Sandhill Road era una pista de tierra mal mantenida que serpenteaba por el extremo sur de la Reserva Forestal Nautauga, siguiendo durante gran parte de su longitud las curvas del río. Había algunos senderos para excursionistas, pero en las orillas del río la maleza era espesa, cualquiera pensaría que impenetrable; aun así existían senderos apenas marcados que llevaban por una pendiente hasta el río, por lo menos de tres metros de profundidad en aquel tramo, con una corriente muy veloz y rápidos espumeantes y agitados entre grandes rocas. Si se arrojaba un cadáver al río, podía quedar enganchado de inmediato en las rocas y la maleza; o ser arrastrado rápidamente por la corriente río abajo, sin dejar el menor rastro.

En coche se tardaban quizá diez minutos desde Roebuck Inn en el lago Wolf’s Head hasta la entrada de la reserva forestal y otros diez minutos más hasta Sandhill Point. Cualquiera que viviese en la zona —un joven como Brett Kincaid, por ejemplo— conocía las pistas y los senderos de la parte sur de la reserva. Tenía que conocer igualmente Sandhill Point, una península larga y estrecha que se adentraba en el río, de no más de un metro en su parte más ancha.
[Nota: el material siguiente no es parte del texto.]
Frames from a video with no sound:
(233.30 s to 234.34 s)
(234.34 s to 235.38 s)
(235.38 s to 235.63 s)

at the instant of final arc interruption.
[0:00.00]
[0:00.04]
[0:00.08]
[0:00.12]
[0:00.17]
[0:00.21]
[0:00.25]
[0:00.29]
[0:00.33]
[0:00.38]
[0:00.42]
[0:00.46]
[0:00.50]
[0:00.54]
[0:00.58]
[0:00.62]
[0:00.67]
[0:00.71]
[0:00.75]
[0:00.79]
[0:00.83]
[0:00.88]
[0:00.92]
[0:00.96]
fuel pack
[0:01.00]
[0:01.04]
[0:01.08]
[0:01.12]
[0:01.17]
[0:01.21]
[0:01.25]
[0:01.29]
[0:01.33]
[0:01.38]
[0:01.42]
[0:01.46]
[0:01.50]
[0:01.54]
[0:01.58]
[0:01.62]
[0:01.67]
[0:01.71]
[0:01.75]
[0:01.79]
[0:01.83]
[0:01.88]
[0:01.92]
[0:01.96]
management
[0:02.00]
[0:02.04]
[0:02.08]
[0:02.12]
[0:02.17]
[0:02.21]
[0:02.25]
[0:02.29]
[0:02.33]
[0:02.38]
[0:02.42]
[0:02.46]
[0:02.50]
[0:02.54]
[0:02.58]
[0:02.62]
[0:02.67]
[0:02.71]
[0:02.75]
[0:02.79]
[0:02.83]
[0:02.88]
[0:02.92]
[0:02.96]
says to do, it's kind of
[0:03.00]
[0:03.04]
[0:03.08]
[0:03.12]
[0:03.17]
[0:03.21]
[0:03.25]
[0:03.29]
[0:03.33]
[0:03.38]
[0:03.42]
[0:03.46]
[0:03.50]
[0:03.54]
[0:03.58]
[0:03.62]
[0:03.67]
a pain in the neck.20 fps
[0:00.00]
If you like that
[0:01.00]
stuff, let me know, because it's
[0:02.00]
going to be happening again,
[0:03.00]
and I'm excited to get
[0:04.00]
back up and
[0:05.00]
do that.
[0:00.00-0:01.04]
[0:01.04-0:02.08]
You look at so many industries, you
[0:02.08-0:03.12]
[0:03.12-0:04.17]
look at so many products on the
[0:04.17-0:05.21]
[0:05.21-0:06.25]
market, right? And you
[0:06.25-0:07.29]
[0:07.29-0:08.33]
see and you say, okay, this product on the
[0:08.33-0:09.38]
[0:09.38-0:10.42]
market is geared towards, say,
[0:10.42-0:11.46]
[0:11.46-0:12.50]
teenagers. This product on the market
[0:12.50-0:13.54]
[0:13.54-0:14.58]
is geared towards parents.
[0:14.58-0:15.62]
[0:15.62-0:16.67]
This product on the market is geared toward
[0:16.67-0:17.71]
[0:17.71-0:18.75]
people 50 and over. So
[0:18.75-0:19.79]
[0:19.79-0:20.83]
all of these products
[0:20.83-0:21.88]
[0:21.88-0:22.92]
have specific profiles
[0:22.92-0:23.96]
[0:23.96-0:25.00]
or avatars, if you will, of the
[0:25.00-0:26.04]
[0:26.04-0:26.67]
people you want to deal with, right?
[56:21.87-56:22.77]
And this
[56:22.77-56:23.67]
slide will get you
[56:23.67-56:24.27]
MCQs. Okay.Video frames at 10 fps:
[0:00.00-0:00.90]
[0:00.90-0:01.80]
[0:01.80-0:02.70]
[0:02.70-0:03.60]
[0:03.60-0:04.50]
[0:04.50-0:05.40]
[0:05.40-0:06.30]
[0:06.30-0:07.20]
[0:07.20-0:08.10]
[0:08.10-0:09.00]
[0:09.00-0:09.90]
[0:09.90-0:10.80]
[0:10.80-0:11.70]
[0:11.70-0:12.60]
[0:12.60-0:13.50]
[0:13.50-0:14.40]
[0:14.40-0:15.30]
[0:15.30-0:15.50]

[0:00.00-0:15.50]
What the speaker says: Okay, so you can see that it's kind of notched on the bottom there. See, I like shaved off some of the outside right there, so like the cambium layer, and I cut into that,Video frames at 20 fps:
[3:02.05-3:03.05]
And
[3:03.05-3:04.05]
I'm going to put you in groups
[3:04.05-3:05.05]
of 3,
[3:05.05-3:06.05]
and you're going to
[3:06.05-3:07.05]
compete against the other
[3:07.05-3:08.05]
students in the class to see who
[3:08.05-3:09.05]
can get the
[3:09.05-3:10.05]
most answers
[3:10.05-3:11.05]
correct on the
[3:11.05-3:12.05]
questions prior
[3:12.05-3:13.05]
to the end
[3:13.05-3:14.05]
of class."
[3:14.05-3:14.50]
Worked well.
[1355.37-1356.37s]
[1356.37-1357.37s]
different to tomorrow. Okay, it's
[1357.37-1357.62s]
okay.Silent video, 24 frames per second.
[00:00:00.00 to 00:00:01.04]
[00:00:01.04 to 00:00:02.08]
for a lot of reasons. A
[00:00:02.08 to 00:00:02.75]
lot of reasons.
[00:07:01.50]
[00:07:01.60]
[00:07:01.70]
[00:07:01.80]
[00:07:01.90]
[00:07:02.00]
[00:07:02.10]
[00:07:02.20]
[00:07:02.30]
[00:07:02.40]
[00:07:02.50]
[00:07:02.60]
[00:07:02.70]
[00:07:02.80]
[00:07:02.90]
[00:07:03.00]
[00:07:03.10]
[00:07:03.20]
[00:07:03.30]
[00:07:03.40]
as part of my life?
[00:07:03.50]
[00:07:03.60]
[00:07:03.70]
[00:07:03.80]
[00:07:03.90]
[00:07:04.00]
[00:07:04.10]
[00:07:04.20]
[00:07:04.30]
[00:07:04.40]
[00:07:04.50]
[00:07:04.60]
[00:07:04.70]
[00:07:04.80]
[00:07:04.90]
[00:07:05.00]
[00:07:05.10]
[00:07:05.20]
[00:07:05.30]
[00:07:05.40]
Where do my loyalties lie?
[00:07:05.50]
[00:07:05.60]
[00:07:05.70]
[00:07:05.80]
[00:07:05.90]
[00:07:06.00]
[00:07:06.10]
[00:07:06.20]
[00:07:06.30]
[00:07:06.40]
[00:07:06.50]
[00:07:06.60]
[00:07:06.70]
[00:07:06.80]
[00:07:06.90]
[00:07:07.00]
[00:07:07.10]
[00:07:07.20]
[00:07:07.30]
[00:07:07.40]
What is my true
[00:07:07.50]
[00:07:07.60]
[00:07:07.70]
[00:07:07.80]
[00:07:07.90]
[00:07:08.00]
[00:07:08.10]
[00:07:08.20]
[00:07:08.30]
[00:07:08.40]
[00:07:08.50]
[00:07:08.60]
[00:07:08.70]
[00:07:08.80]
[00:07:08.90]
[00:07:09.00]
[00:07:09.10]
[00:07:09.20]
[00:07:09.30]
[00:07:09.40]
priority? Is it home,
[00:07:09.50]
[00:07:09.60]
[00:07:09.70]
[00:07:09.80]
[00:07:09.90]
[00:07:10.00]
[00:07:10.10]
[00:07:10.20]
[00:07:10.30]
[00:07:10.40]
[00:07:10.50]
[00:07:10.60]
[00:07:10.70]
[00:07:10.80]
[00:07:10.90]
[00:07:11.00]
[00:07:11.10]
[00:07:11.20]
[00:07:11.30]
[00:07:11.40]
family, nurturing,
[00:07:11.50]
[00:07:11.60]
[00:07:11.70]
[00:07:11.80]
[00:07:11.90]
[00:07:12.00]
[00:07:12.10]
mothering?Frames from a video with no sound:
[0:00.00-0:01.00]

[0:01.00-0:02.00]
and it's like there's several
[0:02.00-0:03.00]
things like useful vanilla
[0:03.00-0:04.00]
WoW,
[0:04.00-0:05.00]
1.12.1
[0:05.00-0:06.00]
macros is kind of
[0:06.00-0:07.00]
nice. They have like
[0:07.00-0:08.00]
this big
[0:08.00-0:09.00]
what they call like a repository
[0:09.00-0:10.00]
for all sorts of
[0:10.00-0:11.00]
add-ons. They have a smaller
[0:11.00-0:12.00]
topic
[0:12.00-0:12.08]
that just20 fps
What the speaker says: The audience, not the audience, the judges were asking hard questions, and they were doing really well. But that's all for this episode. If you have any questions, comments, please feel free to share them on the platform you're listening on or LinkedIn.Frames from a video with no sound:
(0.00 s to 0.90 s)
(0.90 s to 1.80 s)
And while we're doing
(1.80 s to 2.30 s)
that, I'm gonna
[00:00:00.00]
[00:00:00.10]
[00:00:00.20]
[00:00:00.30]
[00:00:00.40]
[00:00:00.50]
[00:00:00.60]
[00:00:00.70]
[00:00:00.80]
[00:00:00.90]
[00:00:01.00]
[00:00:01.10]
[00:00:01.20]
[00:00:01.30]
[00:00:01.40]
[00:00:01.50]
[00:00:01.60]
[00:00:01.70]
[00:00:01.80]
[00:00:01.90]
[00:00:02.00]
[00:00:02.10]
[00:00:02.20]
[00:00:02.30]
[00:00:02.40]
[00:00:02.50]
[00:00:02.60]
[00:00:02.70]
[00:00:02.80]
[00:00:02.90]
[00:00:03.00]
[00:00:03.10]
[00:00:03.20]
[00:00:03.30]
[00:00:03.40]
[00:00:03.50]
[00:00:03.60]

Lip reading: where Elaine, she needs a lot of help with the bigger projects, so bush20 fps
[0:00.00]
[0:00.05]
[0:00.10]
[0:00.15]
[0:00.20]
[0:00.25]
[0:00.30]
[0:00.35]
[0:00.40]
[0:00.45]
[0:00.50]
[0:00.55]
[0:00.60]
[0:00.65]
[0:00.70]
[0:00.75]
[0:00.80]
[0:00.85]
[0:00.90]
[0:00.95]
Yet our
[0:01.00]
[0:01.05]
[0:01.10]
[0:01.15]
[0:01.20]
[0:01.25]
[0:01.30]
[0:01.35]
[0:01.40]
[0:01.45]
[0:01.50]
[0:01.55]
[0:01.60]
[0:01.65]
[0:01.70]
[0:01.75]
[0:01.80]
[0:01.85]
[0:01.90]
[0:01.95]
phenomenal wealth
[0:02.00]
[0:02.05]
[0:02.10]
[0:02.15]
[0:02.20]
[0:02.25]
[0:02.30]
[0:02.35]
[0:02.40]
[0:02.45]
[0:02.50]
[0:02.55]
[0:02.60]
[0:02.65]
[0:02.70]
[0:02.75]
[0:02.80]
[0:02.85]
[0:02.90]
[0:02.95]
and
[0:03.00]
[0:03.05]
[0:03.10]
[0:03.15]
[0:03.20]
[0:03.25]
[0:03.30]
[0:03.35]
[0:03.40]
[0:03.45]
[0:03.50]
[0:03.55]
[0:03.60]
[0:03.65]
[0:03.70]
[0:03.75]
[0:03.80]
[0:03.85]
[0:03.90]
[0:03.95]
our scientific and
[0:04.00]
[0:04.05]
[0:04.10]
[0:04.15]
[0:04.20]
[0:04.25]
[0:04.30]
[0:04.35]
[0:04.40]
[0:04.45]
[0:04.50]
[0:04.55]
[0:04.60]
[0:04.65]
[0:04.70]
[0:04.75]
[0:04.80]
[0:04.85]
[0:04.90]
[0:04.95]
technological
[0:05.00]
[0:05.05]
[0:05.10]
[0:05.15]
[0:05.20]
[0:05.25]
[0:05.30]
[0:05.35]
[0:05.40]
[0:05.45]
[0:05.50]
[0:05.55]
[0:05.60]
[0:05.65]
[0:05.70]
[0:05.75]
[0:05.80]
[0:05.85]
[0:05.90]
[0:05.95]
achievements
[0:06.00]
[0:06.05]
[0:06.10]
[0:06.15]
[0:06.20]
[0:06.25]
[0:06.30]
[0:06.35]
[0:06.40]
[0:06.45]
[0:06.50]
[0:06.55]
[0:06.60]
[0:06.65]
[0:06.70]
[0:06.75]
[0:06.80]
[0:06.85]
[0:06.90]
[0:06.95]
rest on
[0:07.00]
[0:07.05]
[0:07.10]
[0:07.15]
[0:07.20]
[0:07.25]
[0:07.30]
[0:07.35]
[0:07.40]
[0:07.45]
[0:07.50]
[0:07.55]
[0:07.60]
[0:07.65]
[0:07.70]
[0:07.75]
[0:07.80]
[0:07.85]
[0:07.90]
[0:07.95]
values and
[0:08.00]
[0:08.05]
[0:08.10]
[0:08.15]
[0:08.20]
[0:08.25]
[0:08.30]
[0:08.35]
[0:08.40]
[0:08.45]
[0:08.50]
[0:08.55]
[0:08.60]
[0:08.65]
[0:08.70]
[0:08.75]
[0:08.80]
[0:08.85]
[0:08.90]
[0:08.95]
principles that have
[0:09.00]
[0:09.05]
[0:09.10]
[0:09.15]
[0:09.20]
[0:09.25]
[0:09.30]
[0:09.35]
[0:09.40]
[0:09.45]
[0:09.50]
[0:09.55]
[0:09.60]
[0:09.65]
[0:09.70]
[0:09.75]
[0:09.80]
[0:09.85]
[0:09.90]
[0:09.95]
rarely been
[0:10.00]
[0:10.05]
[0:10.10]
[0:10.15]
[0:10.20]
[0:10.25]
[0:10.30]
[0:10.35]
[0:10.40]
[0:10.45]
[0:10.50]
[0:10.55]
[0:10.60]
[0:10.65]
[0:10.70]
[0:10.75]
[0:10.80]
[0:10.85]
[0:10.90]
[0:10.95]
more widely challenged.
En el exterior de la reserva, Sandhill Road estaba casi asfaltada y se cruzaba con la carretera de Bear Valley, que enlazaba, a varios kilómetros hacia el oeste, con el lago Wolf’s Head y con Roebuck Inn & Marina sobre el lago.

Sandhill Point estaba más o menos a diecisiete kilómetros del 822 de Cumberland Avenue, la dirección de la casa familiar de los Mayfield.

No demasiado lejos, a decir verdad; no tan lejos como para que Cressida no pudiera volver a pie en caso necesario.

Si por ejemplo (los pensamientos del padre volaron como alas que luchan frenéticamente contra el viento) se hubiera sentido avergonzada, con la ropa rasgada y sucia. Si no hubiera querido que la viese nadie.

Porque Cressida era muy tímida. La atenazaba la timidez en los momentos más inesperados.